By contrast, there is no comparable interference with the jurisdiction of a foreign court through the grant of an anti-arbitration injunction. Rather, these interfere with the fundamental principle of international arbitration that national courts should uphold arbitration agreements: where it is clear that a dispute is within the terms of a valid arbitration agreement, the courts should not interfere.
Furthermore, the English authorities clearly held that English courts generally should not determine questions of the validity of a foreign-seated arbitration agreement. What the English court will normally have to decide is whether the issues in the English proceedings fall within the scope of the arbitration agreement (emphasis in original).
There was no requirement, therefore, that an applicant for an anti-arbitration injunction need show that England is the natural forum for the dispute.

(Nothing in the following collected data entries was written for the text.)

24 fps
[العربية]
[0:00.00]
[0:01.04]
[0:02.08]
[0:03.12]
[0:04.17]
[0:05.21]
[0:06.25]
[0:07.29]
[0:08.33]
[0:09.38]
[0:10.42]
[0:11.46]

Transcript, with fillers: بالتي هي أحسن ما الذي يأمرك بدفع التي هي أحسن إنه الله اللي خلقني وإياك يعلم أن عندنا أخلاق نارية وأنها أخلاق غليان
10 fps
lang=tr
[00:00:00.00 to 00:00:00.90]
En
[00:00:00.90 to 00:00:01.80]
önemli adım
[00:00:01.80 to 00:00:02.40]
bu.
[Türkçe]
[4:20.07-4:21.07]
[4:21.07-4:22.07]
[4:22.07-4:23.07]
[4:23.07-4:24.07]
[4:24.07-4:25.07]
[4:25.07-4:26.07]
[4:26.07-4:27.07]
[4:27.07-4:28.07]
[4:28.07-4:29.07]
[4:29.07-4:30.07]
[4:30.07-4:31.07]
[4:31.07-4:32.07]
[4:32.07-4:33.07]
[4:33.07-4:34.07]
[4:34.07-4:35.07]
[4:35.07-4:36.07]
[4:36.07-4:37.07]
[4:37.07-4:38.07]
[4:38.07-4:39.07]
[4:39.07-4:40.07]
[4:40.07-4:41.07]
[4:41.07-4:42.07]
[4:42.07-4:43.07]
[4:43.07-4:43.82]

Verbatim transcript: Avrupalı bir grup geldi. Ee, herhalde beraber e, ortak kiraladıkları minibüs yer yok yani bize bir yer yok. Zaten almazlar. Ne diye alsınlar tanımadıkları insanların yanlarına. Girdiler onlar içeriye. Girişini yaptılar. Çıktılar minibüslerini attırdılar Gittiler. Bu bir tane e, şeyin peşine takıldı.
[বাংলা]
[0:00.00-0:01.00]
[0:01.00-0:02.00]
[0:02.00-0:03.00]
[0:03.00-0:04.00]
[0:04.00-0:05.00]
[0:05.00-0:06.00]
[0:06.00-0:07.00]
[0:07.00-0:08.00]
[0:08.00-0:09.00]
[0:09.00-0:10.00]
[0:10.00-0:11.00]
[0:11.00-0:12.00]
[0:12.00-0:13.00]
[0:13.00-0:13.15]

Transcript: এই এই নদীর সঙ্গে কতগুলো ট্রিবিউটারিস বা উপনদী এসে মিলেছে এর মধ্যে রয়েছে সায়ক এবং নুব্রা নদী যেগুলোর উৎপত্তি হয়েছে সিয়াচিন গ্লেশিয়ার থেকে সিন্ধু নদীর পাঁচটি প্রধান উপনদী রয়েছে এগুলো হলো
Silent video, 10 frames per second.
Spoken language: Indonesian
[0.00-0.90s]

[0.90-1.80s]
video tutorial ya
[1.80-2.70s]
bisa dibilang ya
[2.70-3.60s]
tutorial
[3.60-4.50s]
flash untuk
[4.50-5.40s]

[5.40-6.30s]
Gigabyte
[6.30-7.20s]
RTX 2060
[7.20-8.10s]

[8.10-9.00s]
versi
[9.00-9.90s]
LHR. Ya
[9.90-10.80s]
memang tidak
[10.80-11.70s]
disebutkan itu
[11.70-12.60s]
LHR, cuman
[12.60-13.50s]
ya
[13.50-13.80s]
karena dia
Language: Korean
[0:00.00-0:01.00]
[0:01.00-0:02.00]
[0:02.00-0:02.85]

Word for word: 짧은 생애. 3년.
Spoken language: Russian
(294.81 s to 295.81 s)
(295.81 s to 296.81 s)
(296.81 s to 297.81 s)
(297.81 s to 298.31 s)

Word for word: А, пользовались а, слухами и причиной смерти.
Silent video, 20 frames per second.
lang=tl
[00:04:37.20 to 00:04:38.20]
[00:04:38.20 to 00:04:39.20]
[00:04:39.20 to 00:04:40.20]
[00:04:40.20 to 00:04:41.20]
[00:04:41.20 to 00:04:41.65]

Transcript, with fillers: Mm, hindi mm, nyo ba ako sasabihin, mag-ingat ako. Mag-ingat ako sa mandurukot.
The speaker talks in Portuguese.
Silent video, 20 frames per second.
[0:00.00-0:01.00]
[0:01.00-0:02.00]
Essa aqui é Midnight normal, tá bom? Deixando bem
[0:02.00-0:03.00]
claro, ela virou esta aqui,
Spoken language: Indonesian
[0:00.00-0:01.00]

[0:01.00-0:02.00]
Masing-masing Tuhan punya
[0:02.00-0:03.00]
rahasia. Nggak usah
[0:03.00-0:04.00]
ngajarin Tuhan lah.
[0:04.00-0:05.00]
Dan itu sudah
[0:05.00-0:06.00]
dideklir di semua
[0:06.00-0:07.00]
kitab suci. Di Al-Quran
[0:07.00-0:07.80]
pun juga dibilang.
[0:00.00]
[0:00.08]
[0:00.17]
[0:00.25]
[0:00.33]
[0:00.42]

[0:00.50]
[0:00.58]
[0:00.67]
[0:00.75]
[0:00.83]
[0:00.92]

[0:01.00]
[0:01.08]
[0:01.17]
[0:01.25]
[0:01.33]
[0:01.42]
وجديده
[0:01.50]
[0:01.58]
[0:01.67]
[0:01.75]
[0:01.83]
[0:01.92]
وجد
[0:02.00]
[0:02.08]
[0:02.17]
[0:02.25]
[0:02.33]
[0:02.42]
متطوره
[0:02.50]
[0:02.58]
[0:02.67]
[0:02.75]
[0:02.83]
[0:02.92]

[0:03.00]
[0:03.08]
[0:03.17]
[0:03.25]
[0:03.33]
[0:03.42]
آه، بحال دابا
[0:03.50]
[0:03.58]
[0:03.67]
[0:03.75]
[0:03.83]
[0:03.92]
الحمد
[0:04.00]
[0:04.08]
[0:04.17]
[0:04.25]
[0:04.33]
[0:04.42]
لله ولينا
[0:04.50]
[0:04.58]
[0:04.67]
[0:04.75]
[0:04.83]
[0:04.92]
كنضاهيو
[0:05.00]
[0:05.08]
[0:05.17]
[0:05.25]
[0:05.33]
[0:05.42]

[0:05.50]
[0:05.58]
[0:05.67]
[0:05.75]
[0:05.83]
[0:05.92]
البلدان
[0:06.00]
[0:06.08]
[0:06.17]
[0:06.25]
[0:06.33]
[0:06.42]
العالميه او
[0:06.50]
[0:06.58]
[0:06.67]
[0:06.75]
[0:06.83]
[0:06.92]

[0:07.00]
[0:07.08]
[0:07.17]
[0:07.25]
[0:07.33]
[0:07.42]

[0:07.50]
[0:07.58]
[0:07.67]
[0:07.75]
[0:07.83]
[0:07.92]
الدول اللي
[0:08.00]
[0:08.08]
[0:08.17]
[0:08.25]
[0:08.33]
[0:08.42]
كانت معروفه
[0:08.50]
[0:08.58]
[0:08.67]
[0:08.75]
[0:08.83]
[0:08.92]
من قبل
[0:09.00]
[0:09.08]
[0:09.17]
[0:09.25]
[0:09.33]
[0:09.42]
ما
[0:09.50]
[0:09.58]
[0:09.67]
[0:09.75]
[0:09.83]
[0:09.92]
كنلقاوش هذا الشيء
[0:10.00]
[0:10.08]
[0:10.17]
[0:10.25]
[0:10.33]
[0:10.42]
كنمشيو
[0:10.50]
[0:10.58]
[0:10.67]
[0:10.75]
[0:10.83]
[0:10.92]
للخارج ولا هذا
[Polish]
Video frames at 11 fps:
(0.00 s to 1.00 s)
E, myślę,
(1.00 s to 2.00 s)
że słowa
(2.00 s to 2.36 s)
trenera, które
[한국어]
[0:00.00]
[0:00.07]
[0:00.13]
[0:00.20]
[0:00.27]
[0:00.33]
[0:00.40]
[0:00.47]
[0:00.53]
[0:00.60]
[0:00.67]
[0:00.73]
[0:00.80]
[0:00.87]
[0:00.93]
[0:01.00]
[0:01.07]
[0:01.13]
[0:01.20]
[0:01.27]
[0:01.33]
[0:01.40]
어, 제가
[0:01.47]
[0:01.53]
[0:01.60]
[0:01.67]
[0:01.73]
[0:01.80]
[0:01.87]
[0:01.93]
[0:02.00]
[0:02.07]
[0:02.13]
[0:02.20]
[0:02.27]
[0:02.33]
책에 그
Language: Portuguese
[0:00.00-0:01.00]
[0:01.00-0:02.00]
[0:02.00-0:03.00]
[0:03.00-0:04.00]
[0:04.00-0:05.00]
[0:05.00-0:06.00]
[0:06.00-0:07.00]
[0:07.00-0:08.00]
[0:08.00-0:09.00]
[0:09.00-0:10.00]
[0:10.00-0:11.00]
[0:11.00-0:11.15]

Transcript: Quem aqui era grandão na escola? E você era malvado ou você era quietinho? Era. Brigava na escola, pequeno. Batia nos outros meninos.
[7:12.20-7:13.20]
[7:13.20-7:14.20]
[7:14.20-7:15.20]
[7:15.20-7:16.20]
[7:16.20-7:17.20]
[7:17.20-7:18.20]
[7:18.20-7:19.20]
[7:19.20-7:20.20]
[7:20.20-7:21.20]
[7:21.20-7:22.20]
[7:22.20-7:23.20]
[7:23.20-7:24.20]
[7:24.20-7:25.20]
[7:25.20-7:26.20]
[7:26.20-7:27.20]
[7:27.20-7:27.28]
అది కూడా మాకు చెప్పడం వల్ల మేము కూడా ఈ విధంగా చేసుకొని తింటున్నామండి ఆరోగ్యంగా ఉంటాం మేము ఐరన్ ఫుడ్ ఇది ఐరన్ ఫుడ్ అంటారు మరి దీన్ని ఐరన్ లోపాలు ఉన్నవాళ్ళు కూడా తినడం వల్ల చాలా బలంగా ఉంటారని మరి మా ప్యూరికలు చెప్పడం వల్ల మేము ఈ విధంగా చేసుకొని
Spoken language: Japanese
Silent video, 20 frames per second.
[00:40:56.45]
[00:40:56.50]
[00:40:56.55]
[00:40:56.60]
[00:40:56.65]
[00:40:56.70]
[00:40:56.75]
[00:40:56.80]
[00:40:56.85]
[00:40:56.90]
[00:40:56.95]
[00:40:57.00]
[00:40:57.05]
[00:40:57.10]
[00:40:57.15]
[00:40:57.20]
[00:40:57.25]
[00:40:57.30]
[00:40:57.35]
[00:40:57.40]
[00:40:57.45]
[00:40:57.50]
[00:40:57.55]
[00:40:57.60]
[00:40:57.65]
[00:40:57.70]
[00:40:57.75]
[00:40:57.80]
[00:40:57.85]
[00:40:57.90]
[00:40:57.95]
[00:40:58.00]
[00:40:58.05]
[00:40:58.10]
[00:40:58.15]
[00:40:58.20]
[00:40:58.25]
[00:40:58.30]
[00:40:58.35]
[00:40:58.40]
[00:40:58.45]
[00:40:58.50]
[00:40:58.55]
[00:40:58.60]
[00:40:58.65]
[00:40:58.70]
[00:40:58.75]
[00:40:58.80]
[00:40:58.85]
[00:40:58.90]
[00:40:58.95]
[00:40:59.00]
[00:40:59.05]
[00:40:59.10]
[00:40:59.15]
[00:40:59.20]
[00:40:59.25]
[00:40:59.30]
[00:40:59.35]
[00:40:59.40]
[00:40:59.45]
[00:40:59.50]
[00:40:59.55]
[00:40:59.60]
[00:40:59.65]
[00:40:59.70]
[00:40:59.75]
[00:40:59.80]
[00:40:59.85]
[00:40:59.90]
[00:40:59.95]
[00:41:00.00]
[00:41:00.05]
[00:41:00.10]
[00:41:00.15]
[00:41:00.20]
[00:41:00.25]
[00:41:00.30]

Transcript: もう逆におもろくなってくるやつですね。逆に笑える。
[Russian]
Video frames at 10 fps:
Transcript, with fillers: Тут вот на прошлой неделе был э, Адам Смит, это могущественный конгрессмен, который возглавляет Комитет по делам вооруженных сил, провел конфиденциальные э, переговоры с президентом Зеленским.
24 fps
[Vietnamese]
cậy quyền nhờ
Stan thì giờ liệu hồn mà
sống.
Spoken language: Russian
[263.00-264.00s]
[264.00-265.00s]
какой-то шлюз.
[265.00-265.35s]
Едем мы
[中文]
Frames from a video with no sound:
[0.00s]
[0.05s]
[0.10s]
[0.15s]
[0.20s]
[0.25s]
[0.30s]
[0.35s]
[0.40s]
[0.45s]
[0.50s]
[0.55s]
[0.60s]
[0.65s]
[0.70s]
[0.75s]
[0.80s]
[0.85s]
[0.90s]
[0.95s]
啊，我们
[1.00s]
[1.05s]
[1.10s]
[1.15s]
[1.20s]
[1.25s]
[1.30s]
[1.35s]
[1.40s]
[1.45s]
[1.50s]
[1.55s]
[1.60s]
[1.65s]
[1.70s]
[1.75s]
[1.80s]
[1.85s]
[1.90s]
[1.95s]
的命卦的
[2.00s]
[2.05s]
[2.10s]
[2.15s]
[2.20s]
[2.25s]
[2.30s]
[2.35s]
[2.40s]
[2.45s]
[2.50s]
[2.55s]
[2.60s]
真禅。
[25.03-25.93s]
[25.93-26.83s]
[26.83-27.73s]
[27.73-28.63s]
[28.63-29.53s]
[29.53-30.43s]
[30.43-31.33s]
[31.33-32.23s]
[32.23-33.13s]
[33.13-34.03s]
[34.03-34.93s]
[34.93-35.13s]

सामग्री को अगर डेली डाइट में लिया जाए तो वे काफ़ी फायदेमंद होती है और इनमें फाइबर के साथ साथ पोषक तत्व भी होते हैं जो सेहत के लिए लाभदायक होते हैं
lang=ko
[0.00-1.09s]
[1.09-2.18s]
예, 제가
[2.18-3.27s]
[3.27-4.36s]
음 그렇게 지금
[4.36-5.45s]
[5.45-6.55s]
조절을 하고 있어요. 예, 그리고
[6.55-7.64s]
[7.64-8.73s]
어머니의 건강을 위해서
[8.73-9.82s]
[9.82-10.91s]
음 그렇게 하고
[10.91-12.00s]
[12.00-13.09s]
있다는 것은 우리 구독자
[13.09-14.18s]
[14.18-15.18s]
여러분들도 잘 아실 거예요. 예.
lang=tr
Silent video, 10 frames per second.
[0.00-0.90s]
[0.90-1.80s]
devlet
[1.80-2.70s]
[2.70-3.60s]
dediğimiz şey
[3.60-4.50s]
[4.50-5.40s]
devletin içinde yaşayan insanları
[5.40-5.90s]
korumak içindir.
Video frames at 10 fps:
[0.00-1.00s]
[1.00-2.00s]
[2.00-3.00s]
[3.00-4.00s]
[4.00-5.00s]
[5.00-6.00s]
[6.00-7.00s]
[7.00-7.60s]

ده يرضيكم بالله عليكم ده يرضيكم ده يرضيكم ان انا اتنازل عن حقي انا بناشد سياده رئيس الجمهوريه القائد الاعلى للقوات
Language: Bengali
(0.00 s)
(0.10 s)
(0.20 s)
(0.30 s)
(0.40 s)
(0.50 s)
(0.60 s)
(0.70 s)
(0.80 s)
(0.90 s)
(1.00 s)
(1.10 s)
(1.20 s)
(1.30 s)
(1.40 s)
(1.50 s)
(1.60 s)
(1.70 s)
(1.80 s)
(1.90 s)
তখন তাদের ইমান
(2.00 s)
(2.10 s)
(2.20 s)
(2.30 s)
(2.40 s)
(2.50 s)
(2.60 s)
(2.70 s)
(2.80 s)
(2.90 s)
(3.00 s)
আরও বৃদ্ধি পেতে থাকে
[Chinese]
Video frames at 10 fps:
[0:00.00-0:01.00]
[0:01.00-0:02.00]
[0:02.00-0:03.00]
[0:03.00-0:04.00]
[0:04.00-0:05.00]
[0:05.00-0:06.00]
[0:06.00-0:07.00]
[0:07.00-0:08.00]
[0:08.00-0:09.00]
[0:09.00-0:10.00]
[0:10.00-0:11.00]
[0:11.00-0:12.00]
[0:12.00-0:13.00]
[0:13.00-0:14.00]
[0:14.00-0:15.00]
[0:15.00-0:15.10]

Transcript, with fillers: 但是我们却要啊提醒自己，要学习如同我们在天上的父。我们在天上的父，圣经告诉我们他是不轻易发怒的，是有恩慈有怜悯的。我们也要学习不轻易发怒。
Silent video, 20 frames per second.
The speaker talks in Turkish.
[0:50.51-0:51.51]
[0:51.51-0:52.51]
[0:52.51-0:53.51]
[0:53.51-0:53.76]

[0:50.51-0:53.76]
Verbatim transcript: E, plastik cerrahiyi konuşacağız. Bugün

Conclusions and Commentary
David Richards LJ therefore (i) allowed the first appeal and discharged the anti-arbitration injunction as regards the Shares Claim in the Lebanese arbitration; and (ii) but dismissed the second appeal and upheld the injunction as regards the Assets Claim in the same arbitration.
This case will be of significant interest to practitioners of arbitration, arbitration-based litigation, and all who grapple with issues of jurisdiction. The interrelation between both types of injunctions and stays on proceedings, considered both from the perspective of legal principle and practical effect, is strikingly demonstrated as complementary, yet not quite overlapping. It is, therefore, imperative to understand the operation of and principles underlying each.
In particular, it is worth noting that, although the authorities on the grant of an injunction under s 37 of the Senior Courts Act 1981 were clearly held to apply to both anti-suit and anti-arbitration injunctions, the policies governing such grants were nevertheless found to be distinct: anti-suit injunctions are concerned with the international law principle of comity; anti-arbitration injunctions with pacta sunt servanda.